▶ [Activity]: Each record that follows is to be reproduced character for character, pictures excepted.

▶ [Given entries]:
● ● ● ● ● ● ●

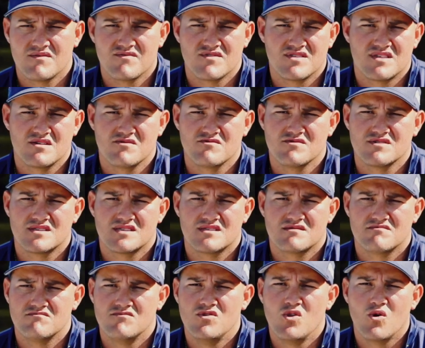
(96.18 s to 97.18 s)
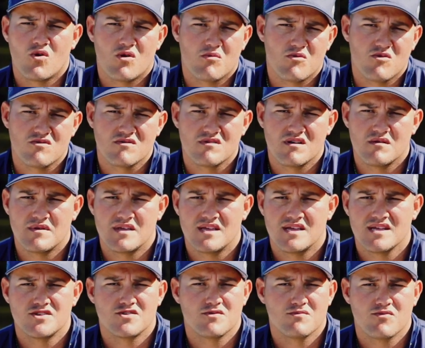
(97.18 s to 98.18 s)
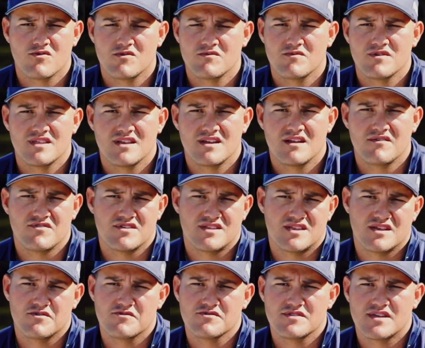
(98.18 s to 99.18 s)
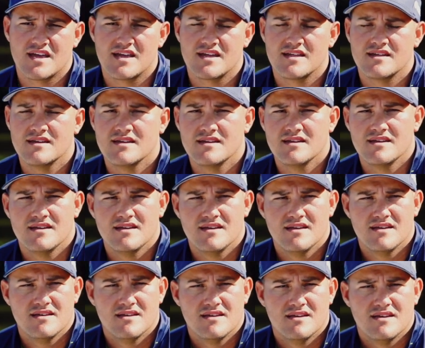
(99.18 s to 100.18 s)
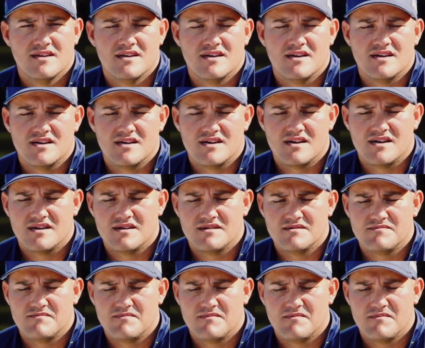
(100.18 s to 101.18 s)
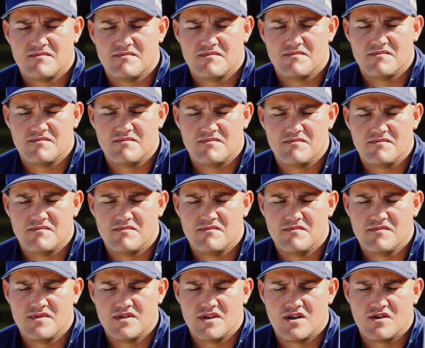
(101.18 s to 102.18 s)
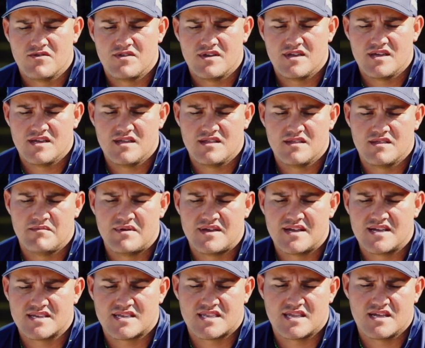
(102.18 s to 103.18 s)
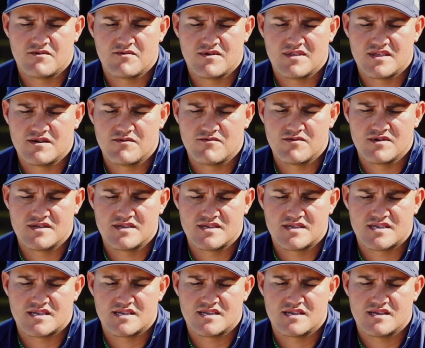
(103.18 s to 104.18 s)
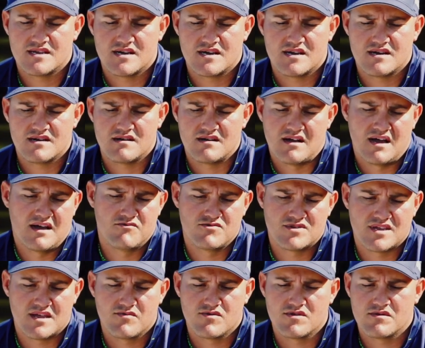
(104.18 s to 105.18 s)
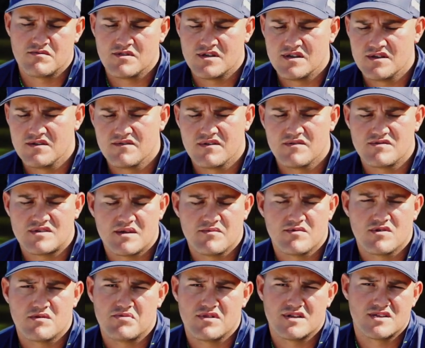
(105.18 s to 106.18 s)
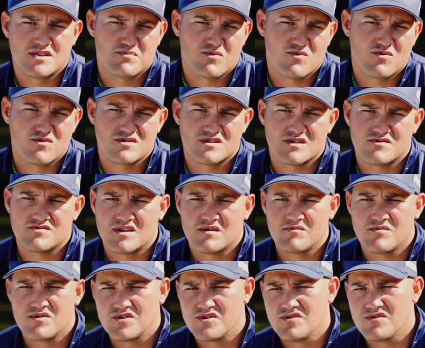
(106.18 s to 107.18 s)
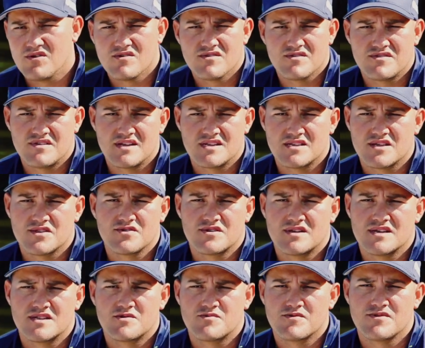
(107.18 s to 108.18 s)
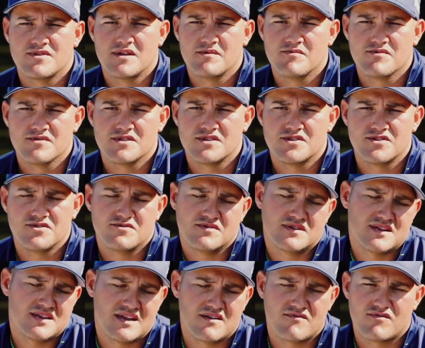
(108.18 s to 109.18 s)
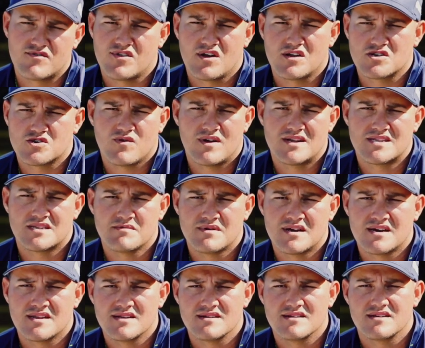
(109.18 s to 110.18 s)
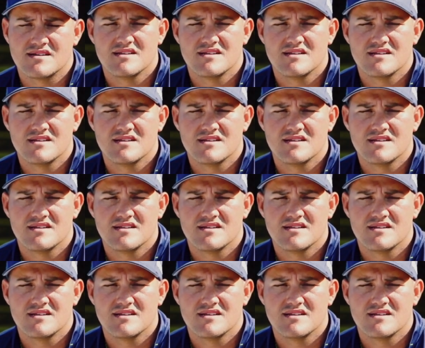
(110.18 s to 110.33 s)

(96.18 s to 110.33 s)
everything was normal. I mean, kids are born with it every single day. Um, you know, the, the biggest thing with it was uh, I was able to live, I was able to play sports, I was able to do all the things other kids were able to do, and I never thought twice about it.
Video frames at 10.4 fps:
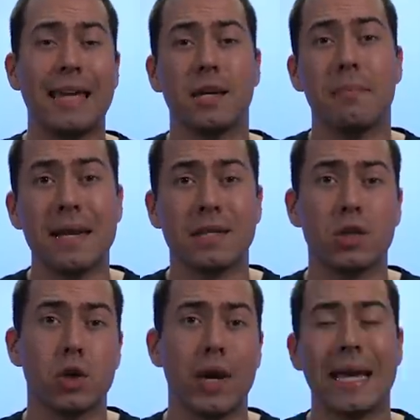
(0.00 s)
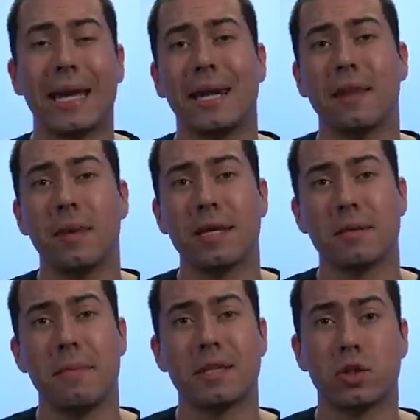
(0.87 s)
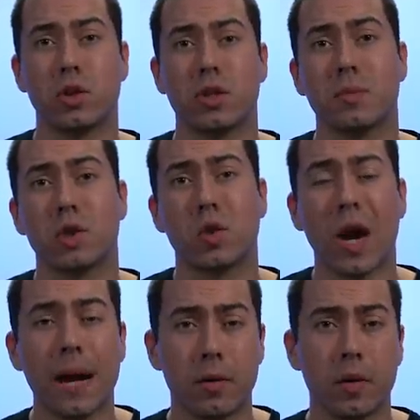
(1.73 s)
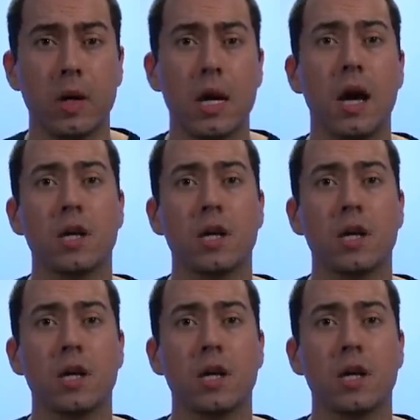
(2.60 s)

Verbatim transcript: into Messenger and getting them as a Messenger subscriber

● ● ● ● ● ● ●

▶ [Response]:
(96.18 s to 97.18 s)
(97.18 s to 98.18 s)
(98.18 s to 99.18 s)
(99.18 s to 100.18 s)
(100.18 s to 101.18 s)
(101.18 s to 102.18 s)
(102.18 s to 103.18 s)
(103.18 s to 104.18 s)
(104.18 s to 105.18 s)
(105.18 s to 106.18 s)
(106.18 s to 107.18 s)
(107.18 s to 108.18 s)
(108.18 s to 109.18 s)
(109.18 s to 110.18 s)
(110.18 s to 110.33 s)

(96.18 s to 110.33 s)
everything was normal. I mean, kids are born with it every single day. Um, you know, the, the biggest thing with it was uh, I was able to live, I was able to play sports, I was able to do all the things other kids were able to do, and I never thought twice about it.
Video frames at 10.4 fps:
(0.00 s)
(0.87 s)
(1.73 s)
(2.60 s)

Verbatim transcript: into Messenger and getting them as a Messenger subscriber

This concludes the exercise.